Data Processing Architecture of GraphLab Create

Data Processing Architecture of GraphLab Create

Introduction/Design Philosophy

As the person responsible for architecting the backend data processing architecture ofGraphLab Create, I try to figure out what can we provide to streamline a data scientist’s process“From Inspiration to Production”. And there is much to do. As it turns out supporting all of data science is a non-trivial endeavor. Who knew? :-)

The way I attack complicated problems like “how do we build a system to do X”, is to not actually attack the problem directly. But instead address the indirect question “what is the abstraction we need that will allow us to build a system that does X?” By addressing the “abstraction” question, we can end up with an architecture that is far more generalizable, and way more useful.

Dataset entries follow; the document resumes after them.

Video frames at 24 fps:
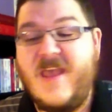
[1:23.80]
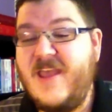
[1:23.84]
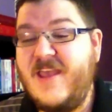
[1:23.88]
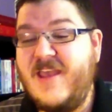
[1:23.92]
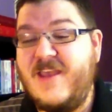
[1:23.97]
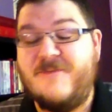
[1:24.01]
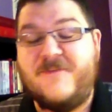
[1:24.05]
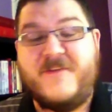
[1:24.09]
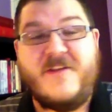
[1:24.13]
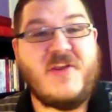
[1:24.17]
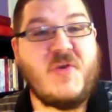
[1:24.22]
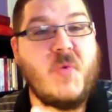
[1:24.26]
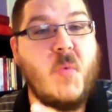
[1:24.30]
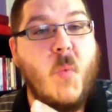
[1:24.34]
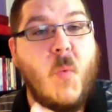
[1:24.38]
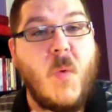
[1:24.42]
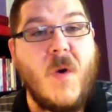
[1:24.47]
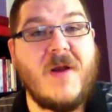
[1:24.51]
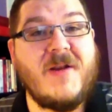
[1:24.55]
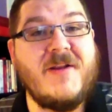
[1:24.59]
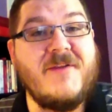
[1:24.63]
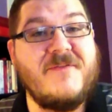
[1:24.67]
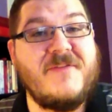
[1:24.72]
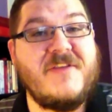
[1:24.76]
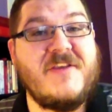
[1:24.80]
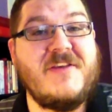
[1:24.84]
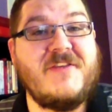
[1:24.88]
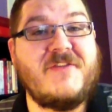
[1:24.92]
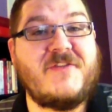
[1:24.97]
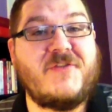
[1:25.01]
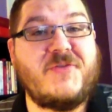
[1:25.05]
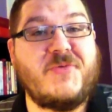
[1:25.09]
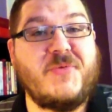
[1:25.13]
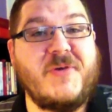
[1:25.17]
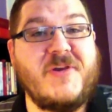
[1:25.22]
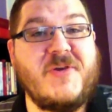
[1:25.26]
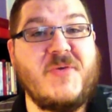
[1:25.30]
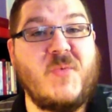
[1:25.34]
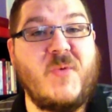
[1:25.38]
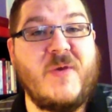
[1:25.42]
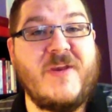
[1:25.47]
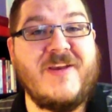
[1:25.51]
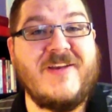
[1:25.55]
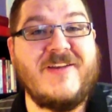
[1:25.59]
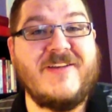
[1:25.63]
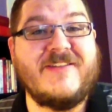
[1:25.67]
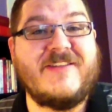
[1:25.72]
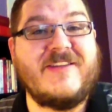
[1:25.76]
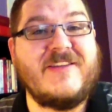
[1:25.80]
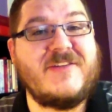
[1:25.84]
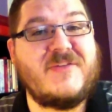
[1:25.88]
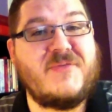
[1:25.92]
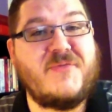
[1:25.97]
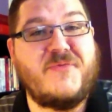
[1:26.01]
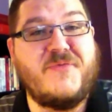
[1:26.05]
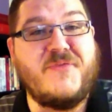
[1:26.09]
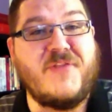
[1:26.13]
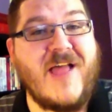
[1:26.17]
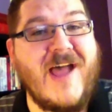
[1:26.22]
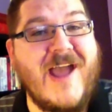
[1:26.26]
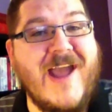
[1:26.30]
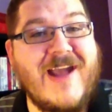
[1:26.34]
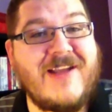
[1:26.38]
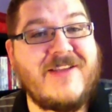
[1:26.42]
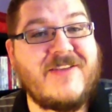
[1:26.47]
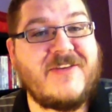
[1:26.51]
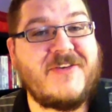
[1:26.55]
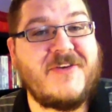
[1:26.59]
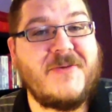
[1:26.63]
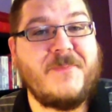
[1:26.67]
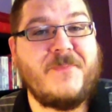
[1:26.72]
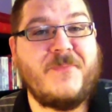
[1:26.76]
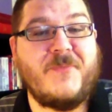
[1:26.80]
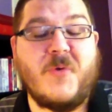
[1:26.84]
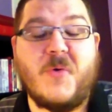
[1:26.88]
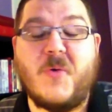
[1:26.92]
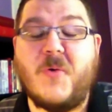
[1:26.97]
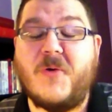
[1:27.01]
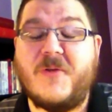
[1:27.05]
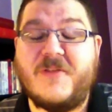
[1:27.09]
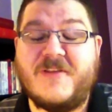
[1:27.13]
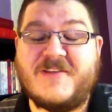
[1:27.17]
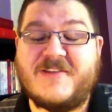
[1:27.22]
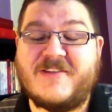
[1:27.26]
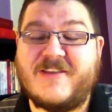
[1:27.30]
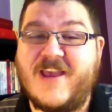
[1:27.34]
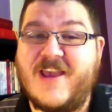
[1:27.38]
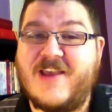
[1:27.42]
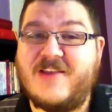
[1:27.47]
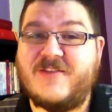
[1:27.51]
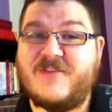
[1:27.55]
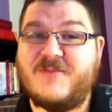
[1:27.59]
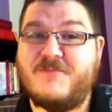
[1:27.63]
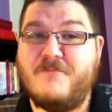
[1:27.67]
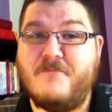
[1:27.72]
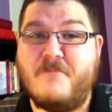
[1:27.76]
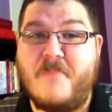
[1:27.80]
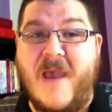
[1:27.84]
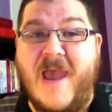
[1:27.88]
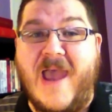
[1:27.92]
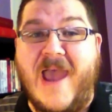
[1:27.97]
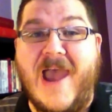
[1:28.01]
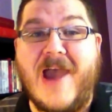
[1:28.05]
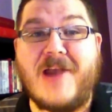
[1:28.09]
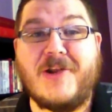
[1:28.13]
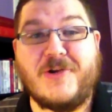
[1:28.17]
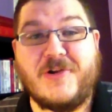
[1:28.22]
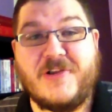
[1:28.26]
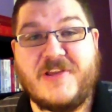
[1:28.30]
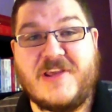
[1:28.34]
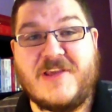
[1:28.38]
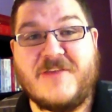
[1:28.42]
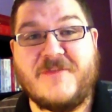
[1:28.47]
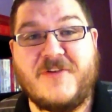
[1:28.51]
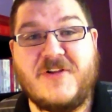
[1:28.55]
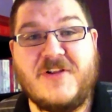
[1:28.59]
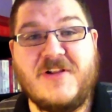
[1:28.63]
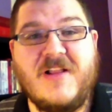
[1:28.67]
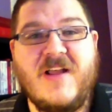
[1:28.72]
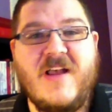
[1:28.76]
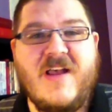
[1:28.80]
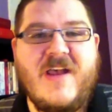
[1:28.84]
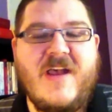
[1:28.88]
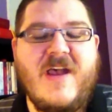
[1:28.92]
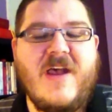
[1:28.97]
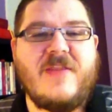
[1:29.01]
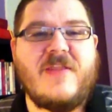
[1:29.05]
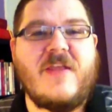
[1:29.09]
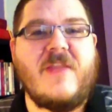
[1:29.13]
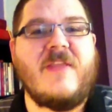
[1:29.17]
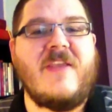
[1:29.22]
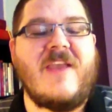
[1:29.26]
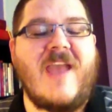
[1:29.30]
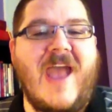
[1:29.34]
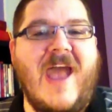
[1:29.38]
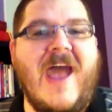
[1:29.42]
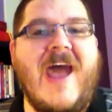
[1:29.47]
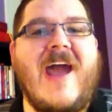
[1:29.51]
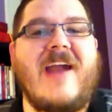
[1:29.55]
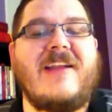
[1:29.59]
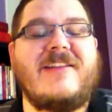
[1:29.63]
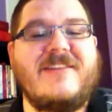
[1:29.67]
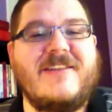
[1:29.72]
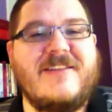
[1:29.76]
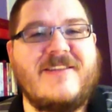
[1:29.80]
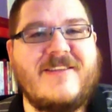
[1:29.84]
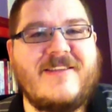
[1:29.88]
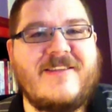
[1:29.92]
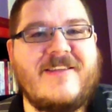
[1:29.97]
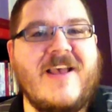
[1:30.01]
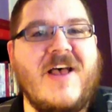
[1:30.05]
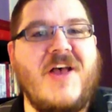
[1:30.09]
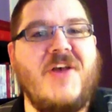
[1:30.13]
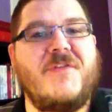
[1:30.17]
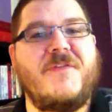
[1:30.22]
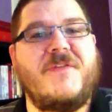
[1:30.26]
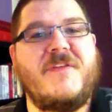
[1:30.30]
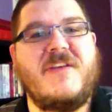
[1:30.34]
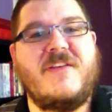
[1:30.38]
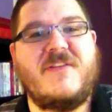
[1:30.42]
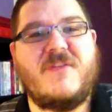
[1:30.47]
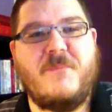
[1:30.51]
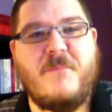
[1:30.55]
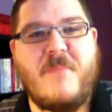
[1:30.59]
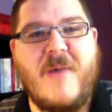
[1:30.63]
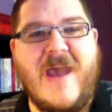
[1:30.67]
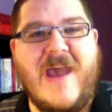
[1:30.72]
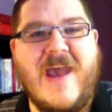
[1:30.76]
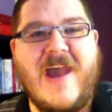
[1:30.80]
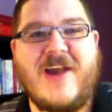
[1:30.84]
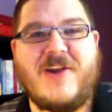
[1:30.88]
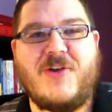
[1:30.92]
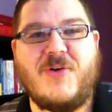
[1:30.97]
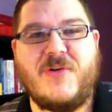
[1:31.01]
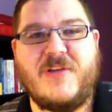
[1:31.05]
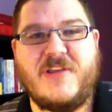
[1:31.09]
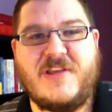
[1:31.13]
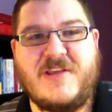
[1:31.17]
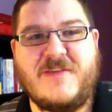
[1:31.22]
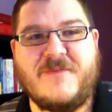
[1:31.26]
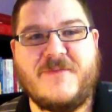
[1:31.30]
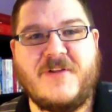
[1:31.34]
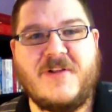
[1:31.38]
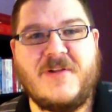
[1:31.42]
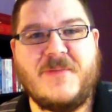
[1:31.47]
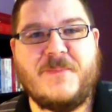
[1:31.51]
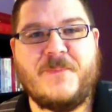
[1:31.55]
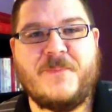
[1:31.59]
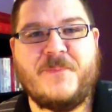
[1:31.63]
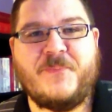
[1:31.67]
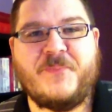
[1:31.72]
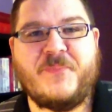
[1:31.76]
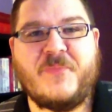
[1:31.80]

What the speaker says: If any one of these three wheels is flat, or in this case bad or evil, then the act itself is bad or evil.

For instance: Instead of “how do we solve PageRank quickly?”, ask the question “what is the abstraction that will allow us to solve PageRank quickly?”. The gap between the two questions is the difference between a dedicated implementation of a PageRank solver, and PowerGraph: which solves far more problems.

I'd rather write programs to write programs than write programs

-- Dick Sites (DEC), quoted by Jon Bentley inMore Programming Pearls (1988)

We are not just writing ML algorithms. Instead, we are building abstractions that can help with scalable ML algorithms.

We are not just implementing distributed ML. Instead, we are building distributed abstractions that can help with distributed ML.

It means that it we might take a little longer to get there; but when we do, it will be game changing.

SFrame

One of the core foundational data structures in GraphLab Create is the SFrame. What is the SFrame? An SFrame is in brief, a columnar, table data structure: similar in nature, and very much inspired by the Pandas DataFrame, or the R DataFrame. However, the key difference is that the SFrame is architected around the needs of data science.

These were the design requirements:

1: Efficient Columnar Access And Manipulation

In data science, the ability to access, manipulate, individual columns are crucial.

For instance:

I want to be able to compute individual columnar statistics.

I want to identify and truncate outlier values within a single feature.

I want to run regressions over subsets of columns to identify unnecessary columns.

I want to normalize a column.

I want to generate new feature columns.

Efficient access to individual columns is necessary. (It is no coincidence that Pandas and R DataFrames are columnar in design).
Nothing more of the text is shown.